Based on our review of the record, we find that the constitutionality of § 6-5-605 was at issue below, although the trial court declined to address it. Thus, that question is properly before us.

Looking again at the title to Act No. 88-542, we find it apparent that the act deals with a utility's right to recover damages for meter tampering and with how a "utility" company and a "telephone" company are defined. What is not apparent, however, is the effect of that definition for taxation purposes.

First, the reference in the title to the definition of utilities in Act No. 88-542 comes between two provisions regarding damages for meter tampering. Second, neither the definition provision in the title nor the body of the act mentions the fact that Act No. 88-542 effectively exempts long distance service carriers from the telephone gross receipts license tax of § 40-21-58. In Alabama State Dep't of Revenue v. Telamarketing Communications, 514 So.2d 1388 (Ala.Civ.App.1987), the Alabama Court of Civil Appeals held that companies that resell long distance service are engaged in the "telephone business" for purposes of § 40-21-58. The Alabama Legislature subsequently amended that statute to include such resellers: "In addition to all other taxes imposed by this title, there is hereby levied a license or privilege tax upon each person engaged in the telephone business which includes resellers in the state of Alabama for the privilege of engaging in such business...." (Emphasis added.)

By defining "telephone business" to mean providers of local exchange services only, § 6-5-605 effectively removes long distance service carriers from the reach of § 40-21-58. Although the provisions of § 6-5-605 regarding damages and, in effect, taxation, fall under the general category of utilities, those provisions deal with two different subjects, in violation of § 45 of the Alabama Constitution. "The Constitution is emphatic in its requirement that a statute shall not embrace more than one subject; a statute that violates the one-subject requirement is not saved by the fact that the title of the statute accurately reflects the several subjects of the statute. Ballentyne v. Wickersham, 75 Ala. 533 (1883)." Opinion of the Justices No. 326, 511 So.2d 174, 177 (Ala.1987).

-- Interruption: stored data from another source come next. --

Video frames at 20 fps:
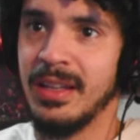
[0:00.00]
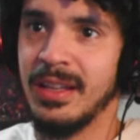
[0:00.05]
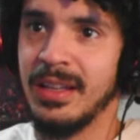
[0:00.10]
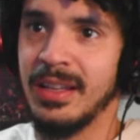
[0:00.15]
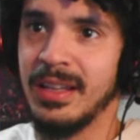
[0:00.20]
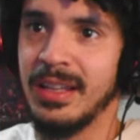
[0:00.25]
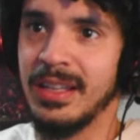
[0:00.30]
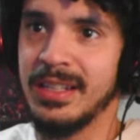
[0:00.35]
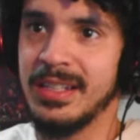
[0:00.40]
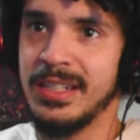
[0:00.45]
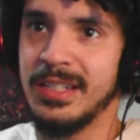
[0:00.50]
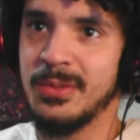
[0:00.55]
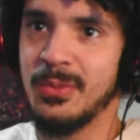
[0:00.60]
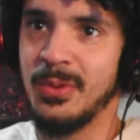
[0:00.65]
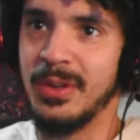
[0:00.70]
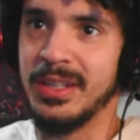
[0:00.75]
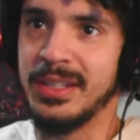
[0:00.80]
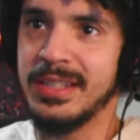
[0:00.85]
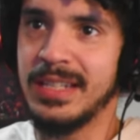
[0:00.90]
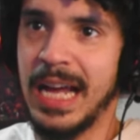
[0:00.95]
And she just
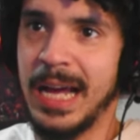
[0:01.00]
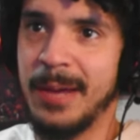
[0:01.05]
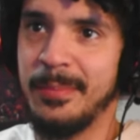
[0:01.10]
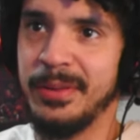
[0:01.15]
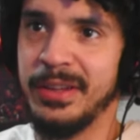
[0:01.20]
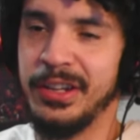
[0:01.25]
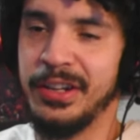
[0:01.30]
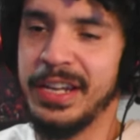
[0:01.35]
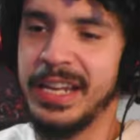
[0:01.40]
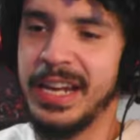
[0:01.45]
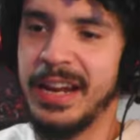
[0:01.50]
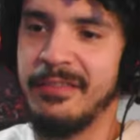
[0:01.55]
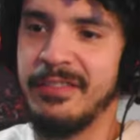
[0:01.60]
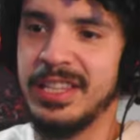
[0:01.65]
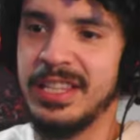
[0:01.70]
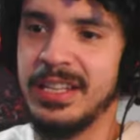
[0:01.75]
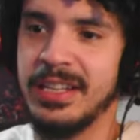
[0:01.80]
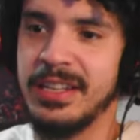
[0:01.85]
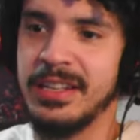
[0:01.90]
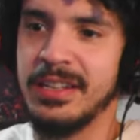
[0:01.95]
wants to stop and look at
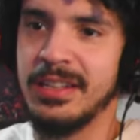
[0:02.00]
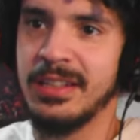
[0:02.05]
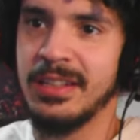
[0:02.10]
everything.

In this case, although the title reveals, on the surface, what is within the body of the act, it does not reveal what, in substance, the act contains.

"The purposes of § 45 are `(a) notification to the public of the nature of the pending legislation; (b) avoidance of fraud on the Legislature by inadvertent passage of provisions not related to the title; and (c) prevention of logrolling legislation.' Opinion of the Justices No. 215, 294 Ala. 555 at 564, 319 So.2d 682, 691-92 (1975) (citations omitted)."

Opinion of the Justices No. 323, 512 So.2d 72, 75 (Ala.1987).

We hold that § 6-5-605 is unconstitutional, because it violates the one-subject requirement in § 45. Therefore, the judgment of the Court of Civil Appeals is reversed as to that issue. We hold, however, that the judgment of the Court of Civil Appeals is correct in all other respects and, as to those aspects, is due to be affirmed.



MADDOX, J., dissents.

MADDOX, Justice (dissenting).

The Court of Civil Appeals held:

"Although the parties hint of a constitutional issue at the trial level, it was not raised in the pleadings; evidence as to the issue is not in the record, and the court did not rule on it; therefore, appellate review of this issue is foreclosed. King v. Reid, 428 So.2d 611 (Ala.1983); Cooper v. Green, 359 So.2d 377 (Ala. 1978); Williams v. State, 504 So.2d 282 (Ala.Civ.App.1986)."

595 So.2d at 471. I do not believe that this Court can grant review of this constitutional question in the absence of some ruling on it in the trial court; consequently, I cannot agree that the Court should address it, and I must respectfully dissent.


1. On August 17, 1989, the trial court consolidated the six cases that were filed against the Department of Revenue.